The tireless head volunteer had just returned from a grueling weekend at the Astrodome, riding down with her caravan of loaded trucks, which delivered life-sustaining supplies to the tragic victims of the hurricane.
She then opens her car door and removes the album of pictures that she took there, saying, “I’m working here from morning till night every single day. The stories I heard there are heartbreaking. I have no time to call a reporter or tell anyone about it; but someone should know.”
First she shows me a picture of the orphaned 2-year-old girl in the gigantic shirt that almost touches the floor. Her mother and father had both died. Next is the empty cot of the man who had just passed away. She points out his bible; the only thing he owned.
There is the picture of a bed strewn with teddy bears—a memorial made by the mother of a child who had just died, and the one of the man who wrote his first and last name in crayon on a scrap of cardboard above his bed. She asked him why he did that and he said, “so that people will remember who I am if I die during the night.”
She told me about the mother she met who tried to escape the flood with her baby in one arm and a 4-year-old in the other. The mother wasn’t strong enough to hold her 4-year-old totally above the water. Although they had made it to the Astrodome, the little boy had just died of aspiration pneumonia.
The grieving mother insisted this local group keep her little son’s treasured nightlight. He had been afraid of the night and it was his most cherished possession.
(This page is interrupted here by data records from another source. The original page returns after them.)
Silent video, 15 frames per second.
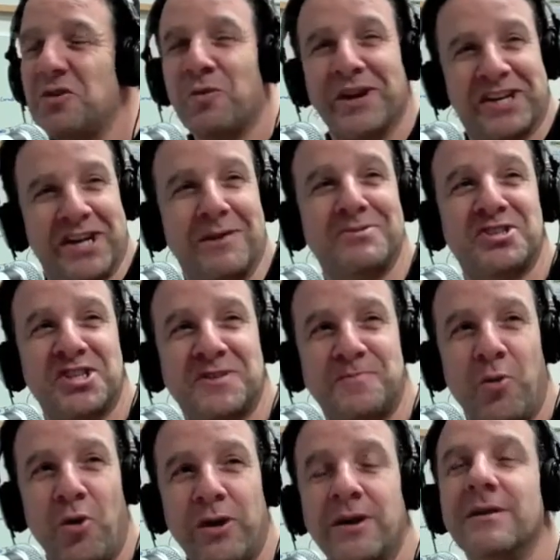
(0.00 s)
When it comes to
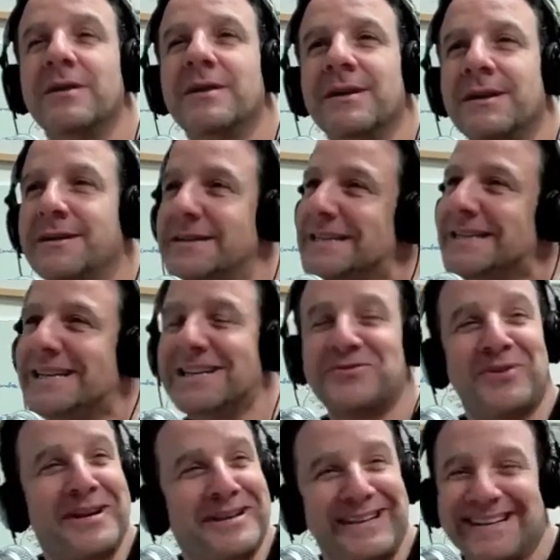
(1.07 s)
sport,
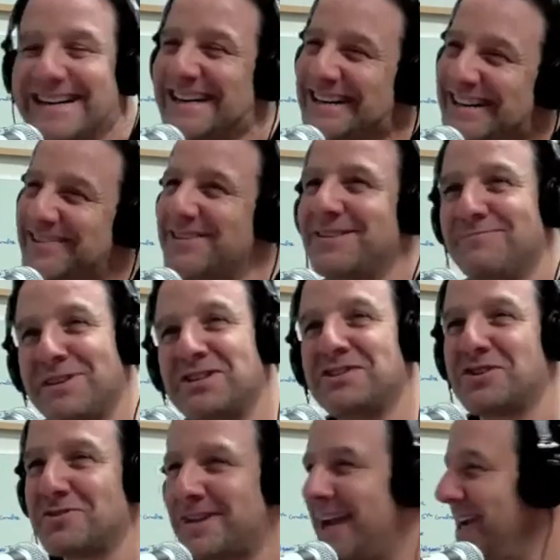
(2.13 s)
here's where I, I, uh, the
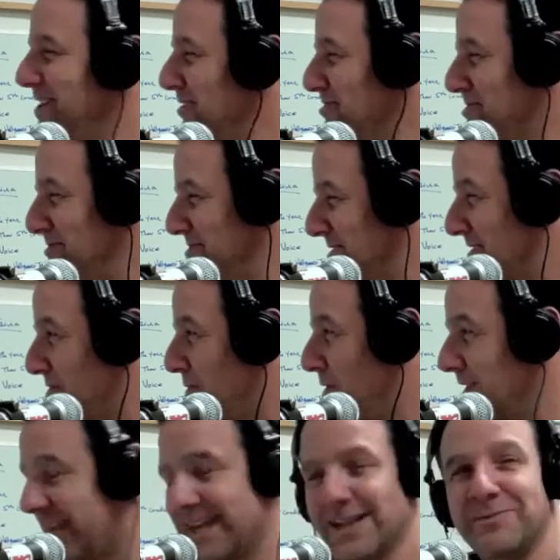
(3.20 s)
Missus K coach, somebody's going to
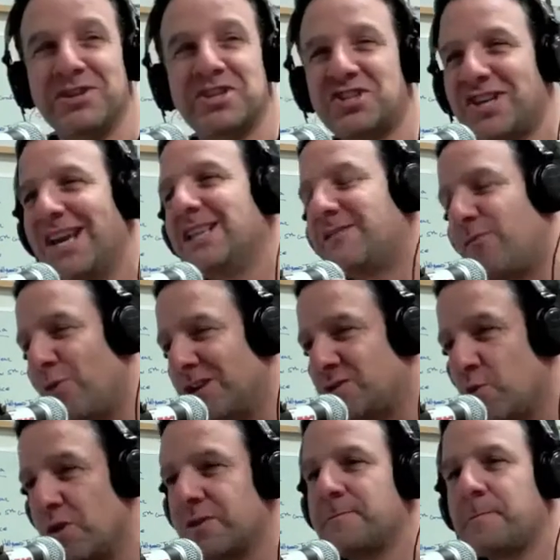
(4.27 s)
call again. Let me just say this for what
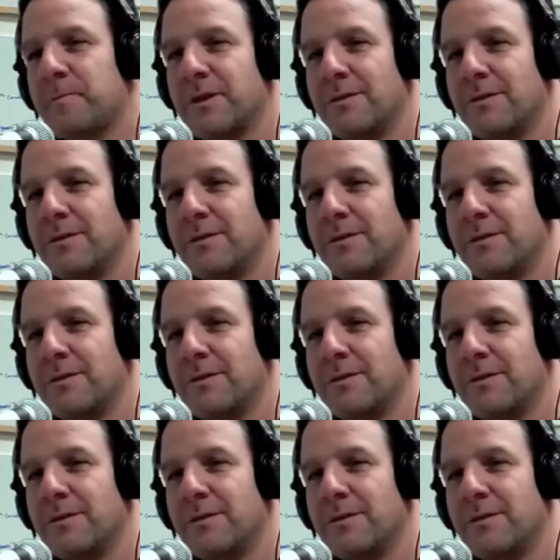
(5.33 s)
it's worth.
It now hangs as a memorial to the brave little 4-year-old in the parking lot.
Lately I have no patience when I hear remarks that can be so common to any of us living comfortable lives: “You never know where your money goes when you donate to charities—whether it goes to the people who need it or to the organization and, by the way, I forgot to get my receipt for the old clothes I donated.”
I look at what local leaders give of themselves--in their relentless efforts to organize, gather, and distribute goods and money to the displaced and downtrodden, as well as in generous hugs and tears of compassion with victims, and in listening to and honoring their traumatic stories. It can put the rest of us to shame.
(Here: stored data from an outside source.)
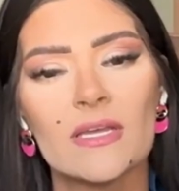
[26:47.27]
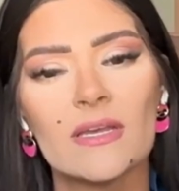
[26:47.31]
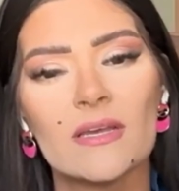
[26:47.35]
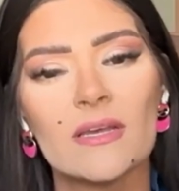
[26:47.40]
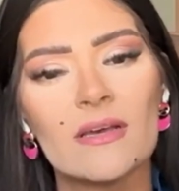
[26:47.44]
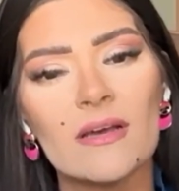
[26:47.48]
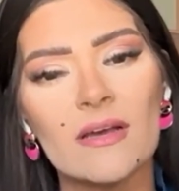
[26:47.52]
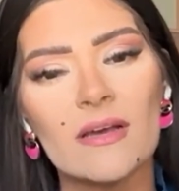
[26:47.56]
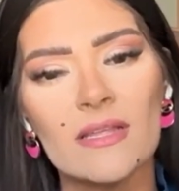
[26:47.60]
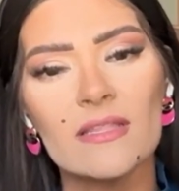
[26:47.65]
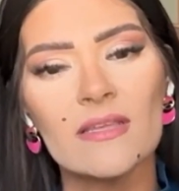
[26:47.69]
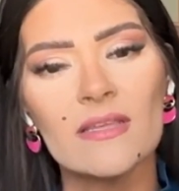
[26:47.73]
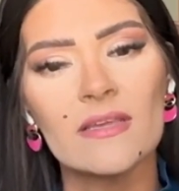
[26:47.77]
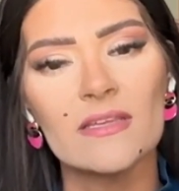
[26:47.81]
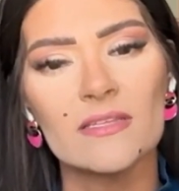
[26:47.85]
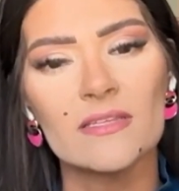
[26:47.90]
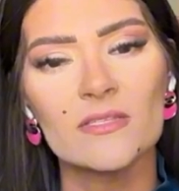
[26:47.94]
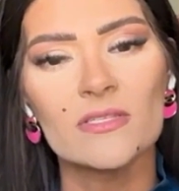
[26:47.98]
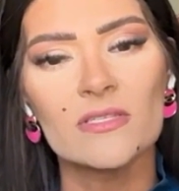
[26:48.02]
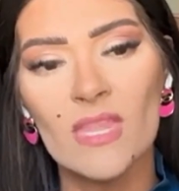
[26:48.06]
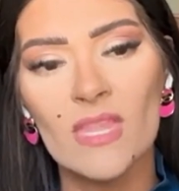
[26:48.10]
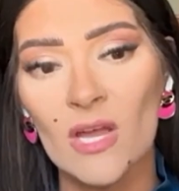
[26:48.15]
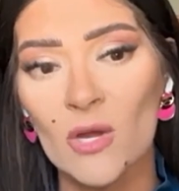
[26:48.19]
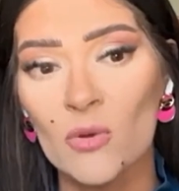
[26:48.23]
I think
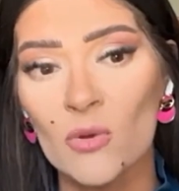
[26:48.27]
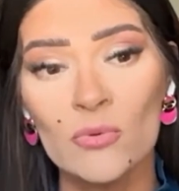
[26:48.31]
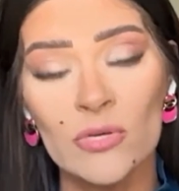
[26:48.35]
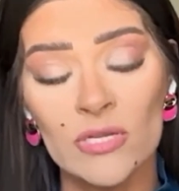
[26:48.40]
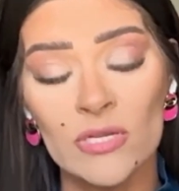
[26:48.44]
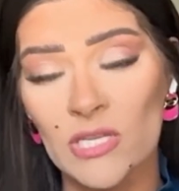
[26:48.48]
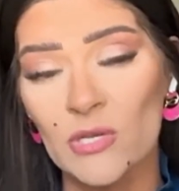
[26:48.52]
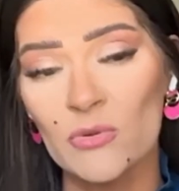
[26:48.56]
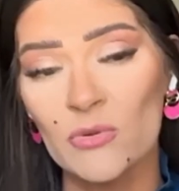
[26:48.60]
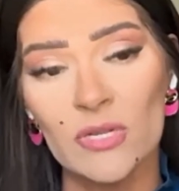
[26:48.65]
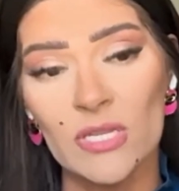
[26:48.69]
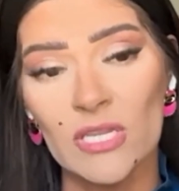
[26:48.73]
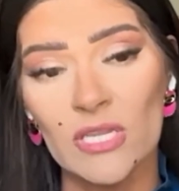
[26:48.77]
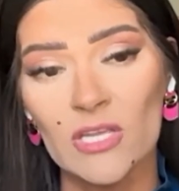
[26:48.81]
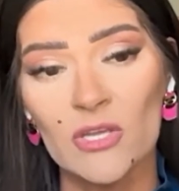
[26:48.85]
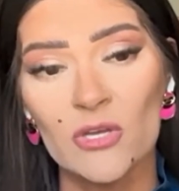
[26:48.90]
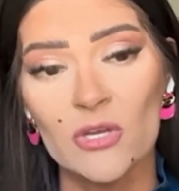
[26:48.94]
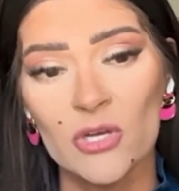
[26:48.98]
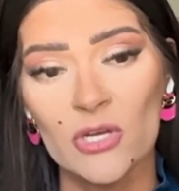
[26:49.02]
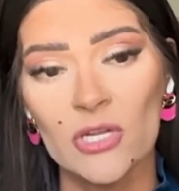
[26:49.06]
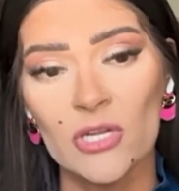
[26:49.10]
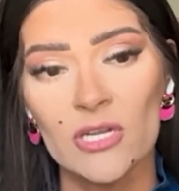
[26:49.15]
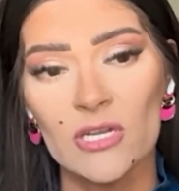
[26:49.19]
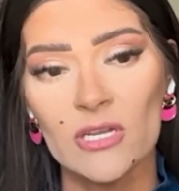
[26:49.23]
it's a really, really
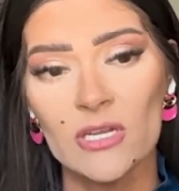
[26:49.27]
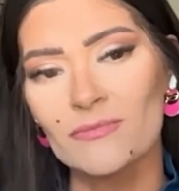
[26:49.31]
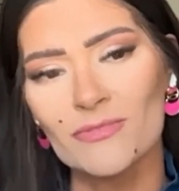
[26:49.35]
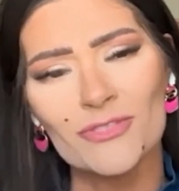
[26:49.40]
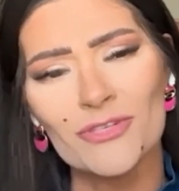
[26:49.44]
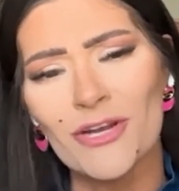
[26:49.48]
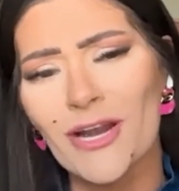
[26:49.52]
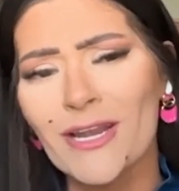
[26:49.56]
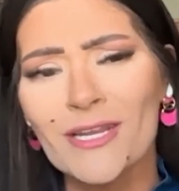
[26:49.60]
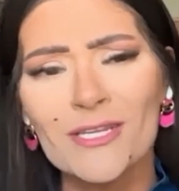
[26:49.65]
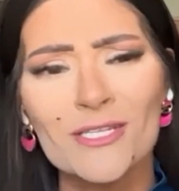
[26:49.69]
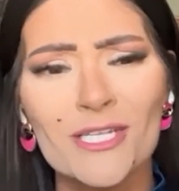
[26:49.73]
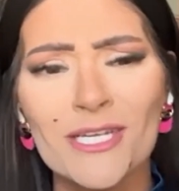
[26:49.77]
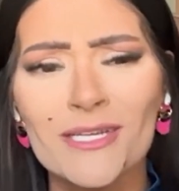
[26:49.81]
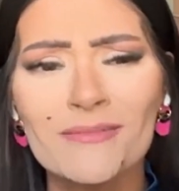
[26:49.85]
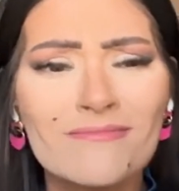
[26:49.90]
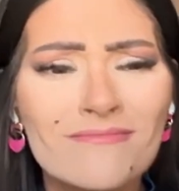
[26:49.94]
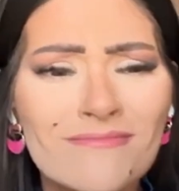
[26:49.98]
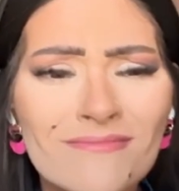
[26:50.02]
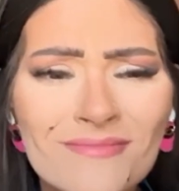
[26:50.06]
good strategy.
So if I ever start to think that my 8 bags of clothing, the couple of $100 checks, the phone calls, the emails, the periodic packing and loading with volunteers that I do is enough, I look toward the compassionate heroes around me for inspiration. I will try to go the extra mile to come one step closer to the kind of compassion shown by these exemplary giants.
Life is so short; so precious to all of us. We baby boomers can do great things. Let’s re-discover our idealism, face again our real values, and leave a great living example of what we can do--together. We have much more to offer of our time and talents--if we quietly listen to the overwhelming needs around us and selflessly respond to the best of our abilities.
Let’s become selfless heroes--putting our personal problems, differences, excuses, and roadblocks aside. As the Nike ads say, “Just Do It”-- for all our brothers and sisters in need—and don’t stop.